▶ Problem requirements
A word-for-word transcription of the records is required.

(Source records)
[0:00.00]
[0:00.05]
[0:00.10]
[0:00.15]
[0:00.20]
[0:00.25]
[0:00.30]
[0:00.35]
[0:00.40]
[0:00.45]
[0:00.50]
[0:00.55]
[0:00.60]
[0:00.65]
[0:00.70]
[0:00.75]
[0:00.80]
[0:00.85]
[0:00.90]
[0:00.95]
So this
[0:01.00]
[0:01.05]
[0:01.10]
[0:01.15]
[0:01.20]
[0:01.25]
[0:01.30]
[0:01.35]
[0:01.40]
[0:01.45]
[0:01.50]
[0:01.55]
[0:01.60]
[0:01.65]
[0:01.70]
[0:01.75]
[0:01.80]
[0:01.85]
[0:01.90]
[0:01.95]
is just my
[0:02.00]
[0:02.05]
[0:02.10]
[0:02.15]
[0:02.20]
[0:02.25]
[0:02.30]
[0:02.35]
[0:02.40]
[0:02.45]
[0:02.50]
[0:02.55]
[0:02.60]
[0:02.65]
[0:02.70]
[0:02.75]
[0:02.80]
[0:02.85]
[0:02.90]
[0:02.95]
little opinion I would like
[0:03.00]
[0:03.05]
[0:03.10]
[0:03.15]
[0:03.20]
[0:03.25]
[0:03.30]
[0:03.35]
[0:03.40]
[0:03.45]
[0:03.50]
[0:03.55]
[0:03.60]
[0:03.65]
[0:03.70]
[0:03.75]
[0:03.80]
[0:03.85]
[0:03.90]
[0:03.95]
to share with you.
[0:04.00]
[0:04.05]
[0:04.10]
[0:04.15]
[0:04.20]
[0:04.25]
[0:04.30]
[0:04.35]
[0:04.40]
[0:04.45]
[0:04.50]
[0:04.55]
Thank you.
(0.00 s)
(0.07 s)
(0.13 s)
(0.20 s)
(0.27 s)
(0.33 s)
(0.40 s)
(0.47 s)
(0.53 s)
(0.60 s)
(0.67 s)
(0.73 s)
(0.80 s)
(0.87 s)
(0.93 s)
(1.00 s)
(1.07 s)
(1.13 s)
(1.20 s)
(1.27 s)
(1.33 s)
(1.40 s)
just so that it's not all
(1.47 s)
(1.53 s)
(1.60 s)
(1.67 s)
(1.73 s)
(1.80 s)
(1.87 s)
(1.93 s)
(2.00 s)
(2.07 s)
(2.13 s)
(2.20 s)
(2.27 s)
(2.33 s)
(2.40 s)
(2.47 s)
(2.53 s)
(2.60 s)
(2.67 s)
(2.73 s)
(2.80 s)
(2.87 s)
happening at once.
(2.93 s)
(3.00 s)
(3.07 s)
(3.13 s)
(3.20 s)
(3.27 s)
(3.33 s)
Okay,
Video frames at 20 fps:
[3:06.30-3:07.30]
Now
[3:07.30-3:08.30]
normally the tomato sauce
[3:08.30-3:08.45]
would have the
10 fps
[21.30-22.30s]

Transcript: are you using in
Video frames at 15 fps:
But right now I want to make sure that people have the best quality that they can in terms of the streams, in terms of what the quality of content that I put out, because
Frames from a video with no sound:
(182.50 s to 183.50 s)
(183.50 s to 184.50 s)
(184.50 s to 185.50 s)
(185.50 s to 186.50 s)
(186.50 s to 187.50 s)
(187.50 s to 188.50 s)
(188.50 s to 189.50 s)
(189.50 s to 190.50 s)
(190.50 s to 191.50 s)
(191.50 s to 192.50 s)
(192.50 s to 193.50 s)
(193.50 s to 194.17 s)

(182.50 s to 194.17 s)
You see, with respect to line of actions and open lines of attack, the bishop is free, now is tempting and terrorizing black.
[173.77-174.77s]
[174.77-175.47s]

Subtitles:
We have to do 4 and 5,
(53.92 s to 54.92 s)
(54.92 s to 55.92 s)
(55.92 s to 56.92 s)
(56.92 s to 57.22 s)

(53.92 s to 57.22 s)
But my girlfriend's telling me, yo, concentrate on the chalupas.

▶ Solution to the exercise
[0:00.00]
[0:00.05]
[0:00.10]
[0:00.15]
[0:00.20]
[0:00.25]
[0:00.30]
[0:00.35]
[0:00.40]
[0:00.45]
[0:00.50]
[0:00.55]
[0:00.60]
[0:00.65]
[0:00.70]
[0:00.75]
[0:00.80]
[0:00.85]
[0:00.90]
[0:00.95]
So this
[0:01.00]
[0:01.05]
[0:01.10]
[0:01.15]
[0:01.20]
[0:01.25]
[0:01.30]
[0:01.35]
[0:01.40]
[0:01.45]
[0:01.50]
[0:01.55]
[0:01.60]
[0:01.65]
[0:01.70]
[0:01.75]
[0:01.80]
[0:01.85]
[0:01.90]
[0:01.95]
is just my
[0:02.00]
[0:02.05]
[0:02.10]
[0:02.15]
[0:02.20]
[0:02.25]
[0:02.30]
[0:02.35]
[0:02.40]
[0:02.45]
[0:02.50]
[0:02.55]
[0:02.60]
[0:02.65]
[0:02.70]
[0:02.75]
[0:02.80]
[0:02.85]
[0:02.90]
[0:02.95]
little opinion I would like
[0:03.00]
[0:03.05]
[0:03.10]
[0:03.15]
[0:03.20]
[0:03.25]
[0:03.30]
[0:03.35]
[0:03.40]
[0:03.45]
[0:03.50]
[0:03.55]
[0:03.60]
[0:03.65]
[0:03.70]
[0:03.75]
[0:03.80]
[0:03.85]
[0:03.90]
[0:03.95]
to share with you.
[0:04.00]
[0:04.05]
[0:04.10]
[0:04.15]
[0:04.20]
[0:04.25]
[0:04.30]
[0:04.35]
[0:04.40]
[0:04.45]
[0:04.50]
[0:04.55]
Thank you.
(0.00 s)
(0.07 s)
(0.13 s)
(0.20 s)
(0.27 s)
(0.33 s)
(0.40 s)
(0.47 s)
(0.53 s)
(0.60 s)
(0.67 s)
(0.73 s)
(0.80 s)
(0.87 s)
(0.93 s)
(1.00 s)
(1.07 s)
(1.13 s)
(1.20 s)
(1.27 s)
(1.33 s)
(1.40 s)
just so that it's not all
(1.47 s)
(1.53 s)
(1.60 s)
(1.67 s)
(1.73 s)
(1.80 s)
(1.87 s)
(1.93 s)
(2.00 s)
(2.07 s)
(2.13 s)
(2.20 s)
(2.27 s)
(2.33 s)
(2.40 s)
(2.47 s)
(2.53 s)
(2.60 s)
(2.67 s)
(2.73 s)
(2.80 s)
(2.87 s)
happening at once.
(2.93 s)
(3.00 s)
(3.07 s)
(3.13 s)
(3.20 s)
(3.27 s)
(3.33 s)
Okay,
Video frames at 20 fps:
[3:06.30-3:07.30]
Now
[3:07.30-3:08.30]
normally the tomato sauce
[3:08.30-3:08.45]
would have the
10 fps
[21.30-22.30s]

Transcript: are you using in
Video frames at 15 fps:
But right now I want to make sure that people have the best quality that they can in terms of the streams, in terms of what the quality of content that I put out, because
Frames from a video with no sound:
(182.50 s to 183.50 s)
(183.50 s to 184.50 s)
(184.50 s to 185.50 s)
(185.50 s to 186.50 s)
(186.50 s to 187.50 s)
(187.50 s to 188.50 s)
(188.50 s to 189.50 s)
(189.50 s to 190.50 s)
(190.50 s to 191.50 s)
(191.50 s to 192.50 s)
(192.50 s to 193.50 s)
(193.50 s to 194.17 s)

(182.50 s to 194.17 s)
You see, with respect to line of actions and open lines of attack, the bishop is free, now is tempting and terrorizing black.
[173.77-174.77s]
[174.77-175.47s]

Subtitles:
We have to do 4 and 5,
(53.92 s to 54.92 s)
(54.92 s to 55.92 s)
(55.92 s to 56.92 s)
(56.92 s to 57.22 s)

(53.92 s to 57.22 s)
But my girlfriend's telling me, yo, concentrate on the chalupas.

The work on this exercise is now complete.